Task objective: Print out the data below in full and exactly, skipping the pictures.

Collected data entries

..........

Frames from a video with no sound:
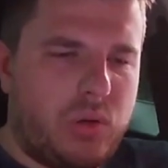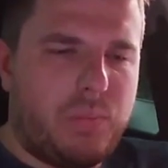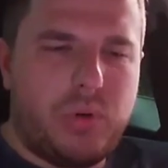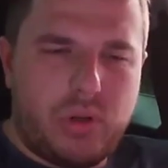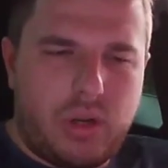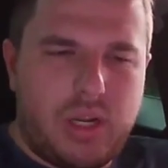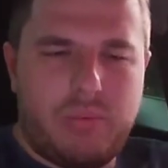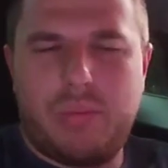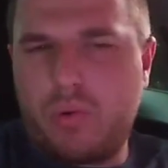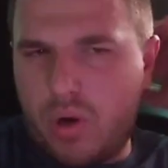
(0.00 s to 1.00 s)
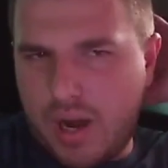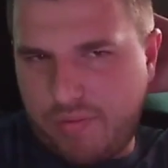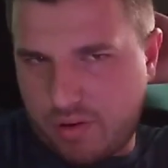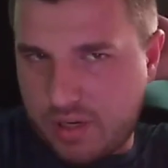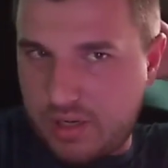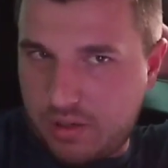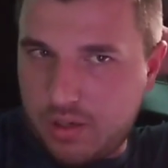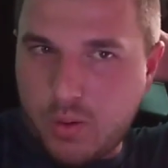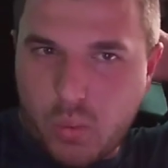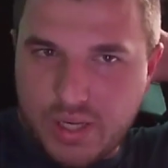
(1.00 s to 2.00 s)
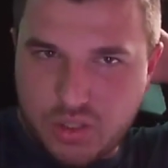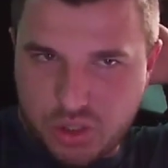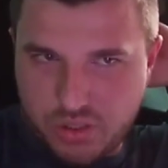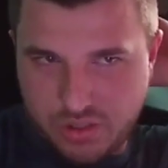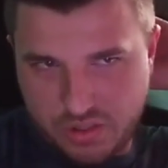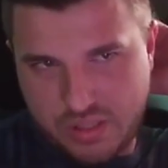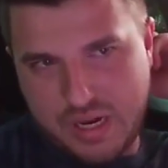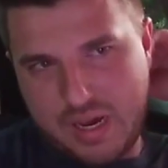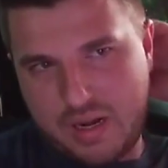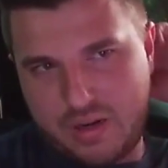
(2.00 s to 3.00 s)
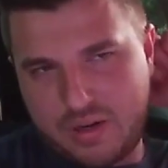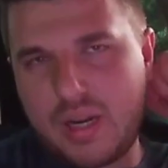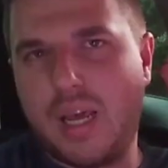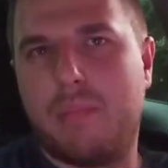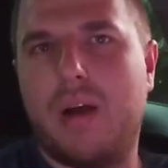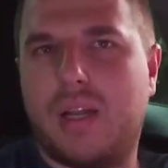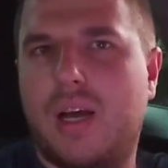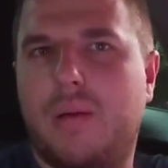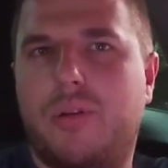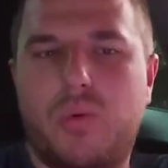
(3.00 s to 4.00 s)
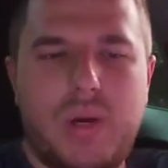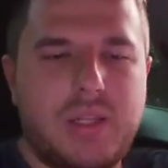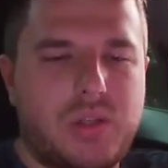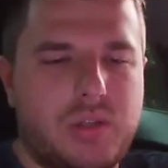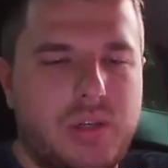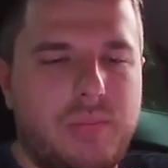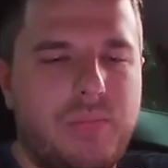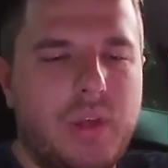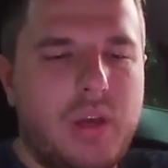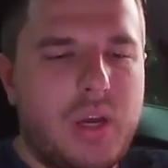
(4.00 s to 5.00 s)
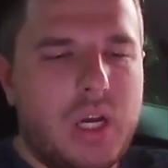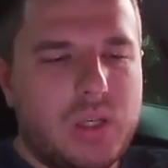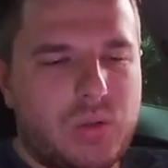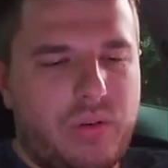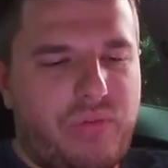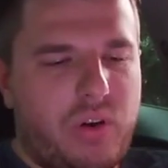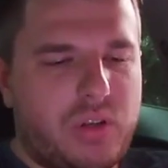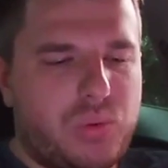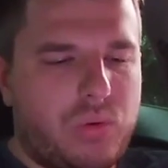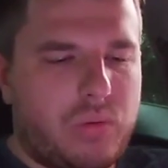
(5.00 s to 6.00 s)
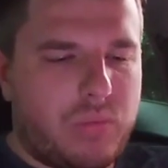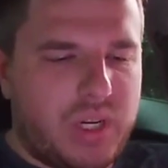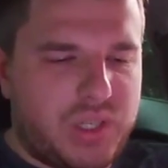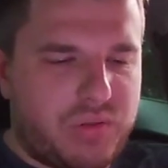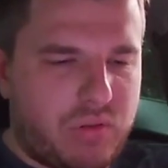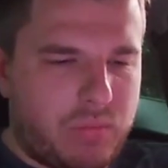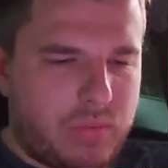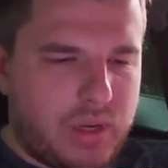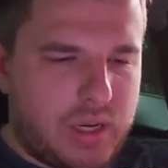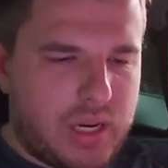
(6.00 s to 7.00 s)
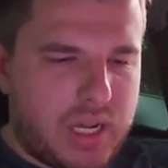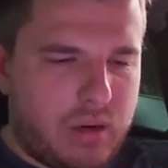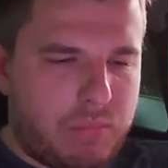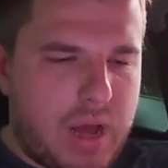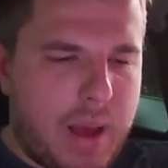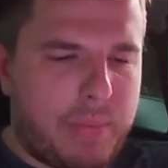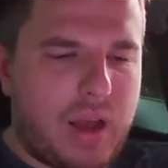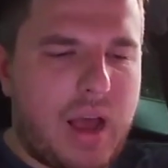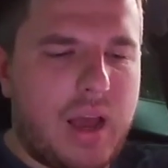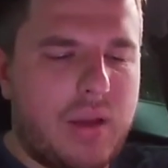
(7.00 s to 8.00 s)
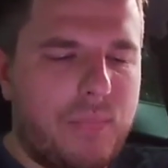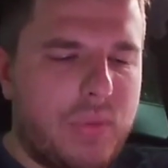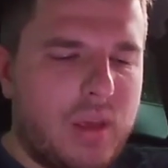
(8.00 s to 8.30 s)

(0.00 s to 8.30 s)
to put a little bit more effort in all the questions and take my time to answer them. So the first one is from Edel Papagai.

..........

Solution for this exercise:
Frames from a video with no sound:
(0.00 s to 1.00 s)
(1.00 s to 2.00 s)
(2.00 s to 3.00 s)
(3.00 s to 4.00 s)
(4.00 s to 5.00 s)
(5.00 s to 6.00 s)
(6.00 s to 7.00 s)
(7.00 s to 8.00 s)
(8.00 s to 8.30 s)

(0.00 s to 8.30 s)
to put a little bit more effort in all the questions and take my time to answer them. So the first one is from Edel Papagai.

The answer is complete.